Si on sait ce qui marche dans la lutte contre les paradis fiscaux, pourquoi rien ne bouge ?

Si un pays décide unilatéralement d’interdire ces montages et transactions offshore, il se tire une balle dans le pied, parce que les autres vont bénéficier du transfert de richesses. L’argent offshore, c’est de l’argent qui travaille, notamment en Bourse. Et toutes les économies s’emploient à faciliter ce type d’investissements, surtout depuis la crise financière de 2008.

On est engagé dans une compétition fiscale mondiale, pour attirer banques et multinationales qui viennent faire leur marché fiscal aux conditions les plus favorables. Mais il y a un paradoxe, parce que, dans le même temps, les Etats se rendent compte que cette course est ingagnable. On ne peut pas être plus compétitif que 0%. Du coup, il y a une prise de conscience du manque à gagner pour les finances publiques et cela incite à lutter contre l’évasion et la fraude fiscale.

C'est le seul avantage à lutter contre les paradis fiscaux ?

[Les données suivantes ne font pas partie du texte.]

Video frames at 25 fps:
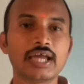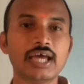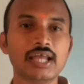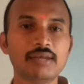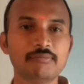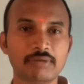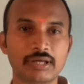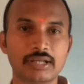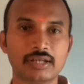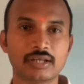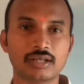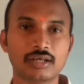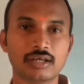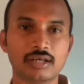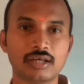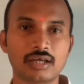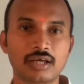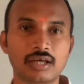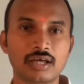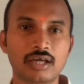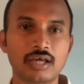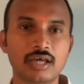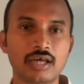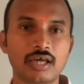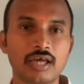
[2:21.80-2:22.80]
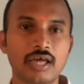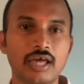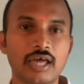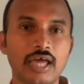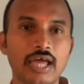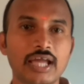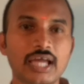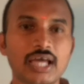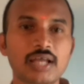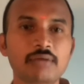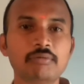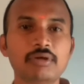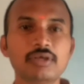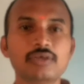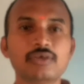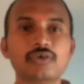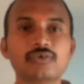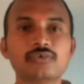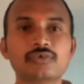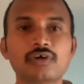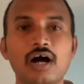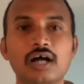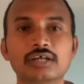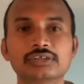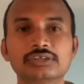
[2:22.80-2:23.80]
Engelmann. Engelmann
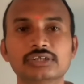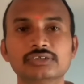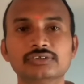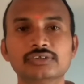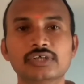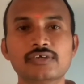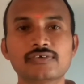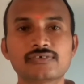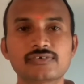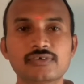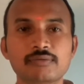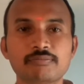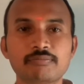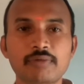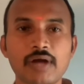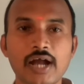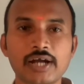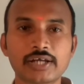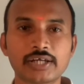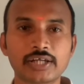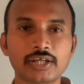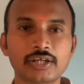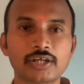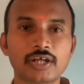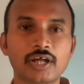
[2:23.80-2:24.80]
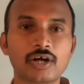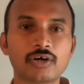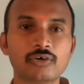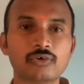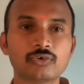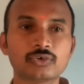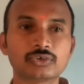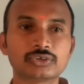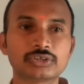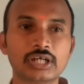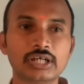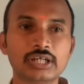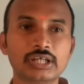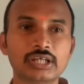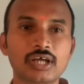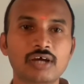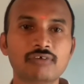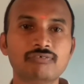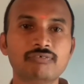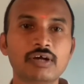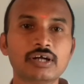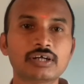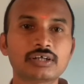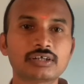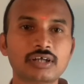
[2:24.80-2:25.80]
used oxygen-sensitive bacteria to study
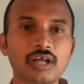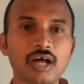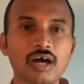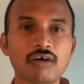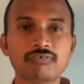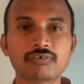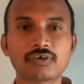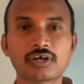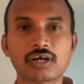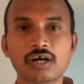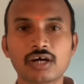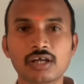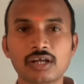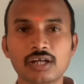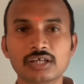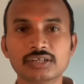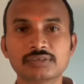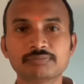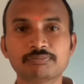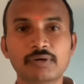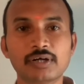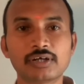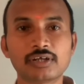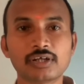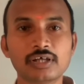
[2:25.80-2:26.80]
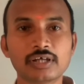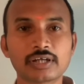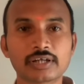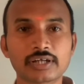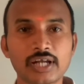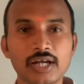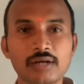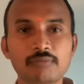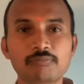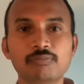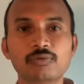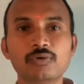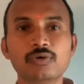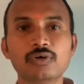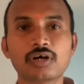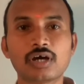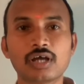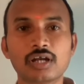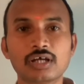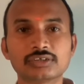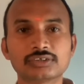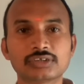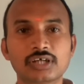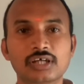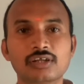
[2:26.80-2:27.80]
effect of colors, particularly red-blue
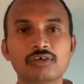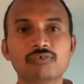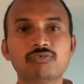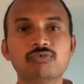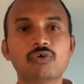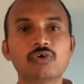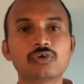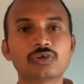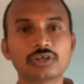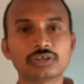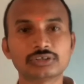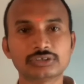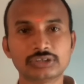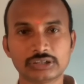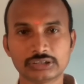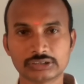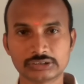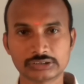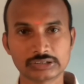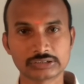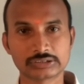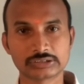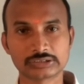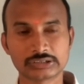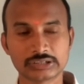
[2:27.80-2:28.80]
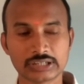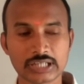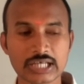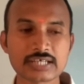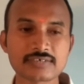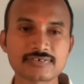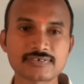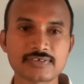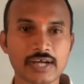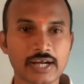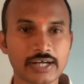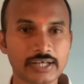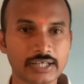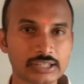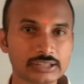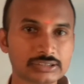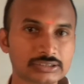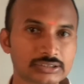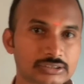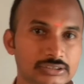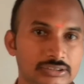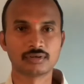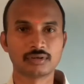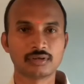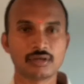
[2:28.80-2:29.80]
colors on the photosynthesis. Next
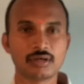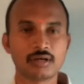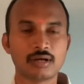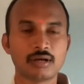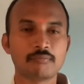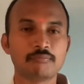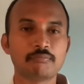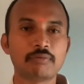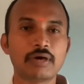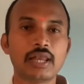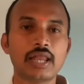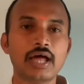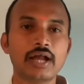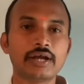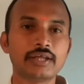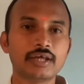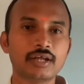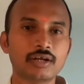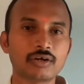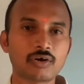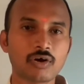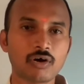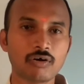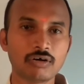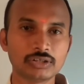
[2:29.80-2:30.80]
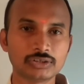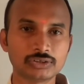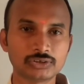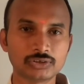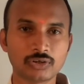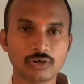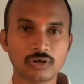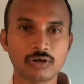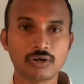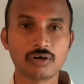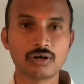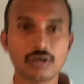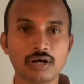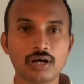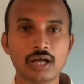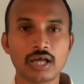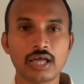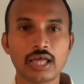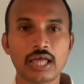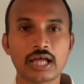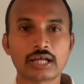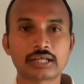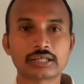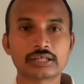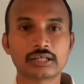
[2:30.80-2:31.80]
scientist, Pelletier and Coenshaw
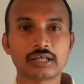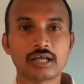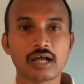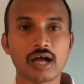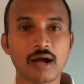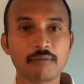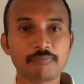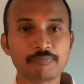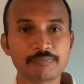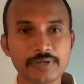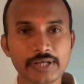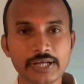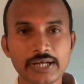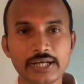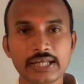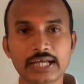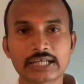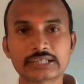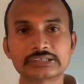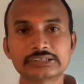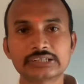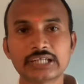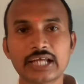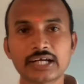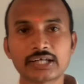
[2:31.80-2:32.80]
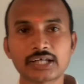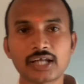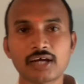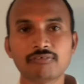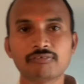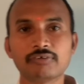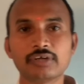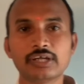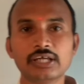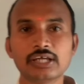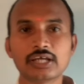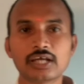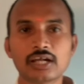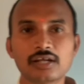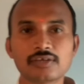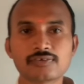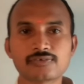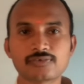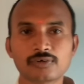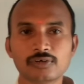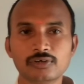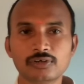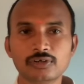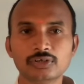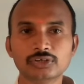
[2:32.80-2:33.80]
obtained extract of green color
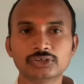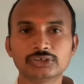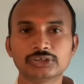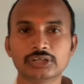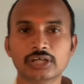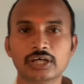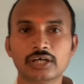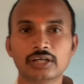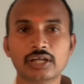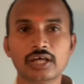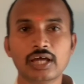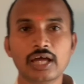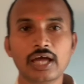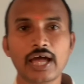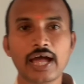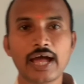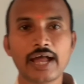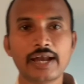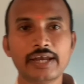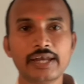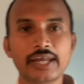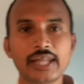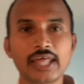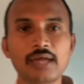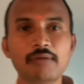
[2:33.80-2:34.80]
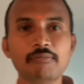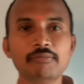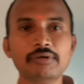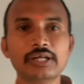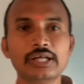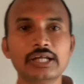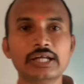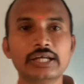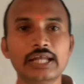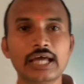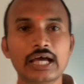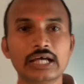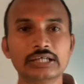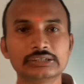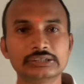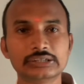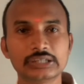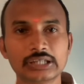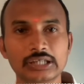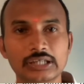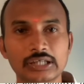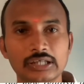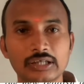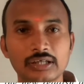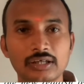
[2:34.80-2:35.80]
solution and named it as
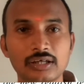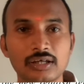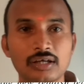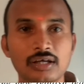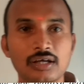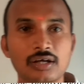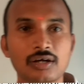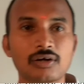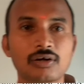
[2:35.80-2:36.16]
a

Non, parce que les buts des clients des paradis fiscaux vont au-delà de la simple évasion fiscale. On a tendance à oublier la criminalité, qui profite assez largement de ce système. Il existe toute une série de circuits qui permettent de faire circuler de l’argent en toute opacité, et, dans le même temps, un renforcement de la traque antiterroriste. C’est comme si une partie du système traquait une autre partie, comme si nous étions engagés dans un combat schyzophrénique où nous tolérons d'un côté ce que nous traquons de l'autre. Le système offshore qui permet aux criminels d’opérer en secret, c’est le même système qui est utilisé et parfois protégé par les banques, les multinationales et certaines grandes puissances.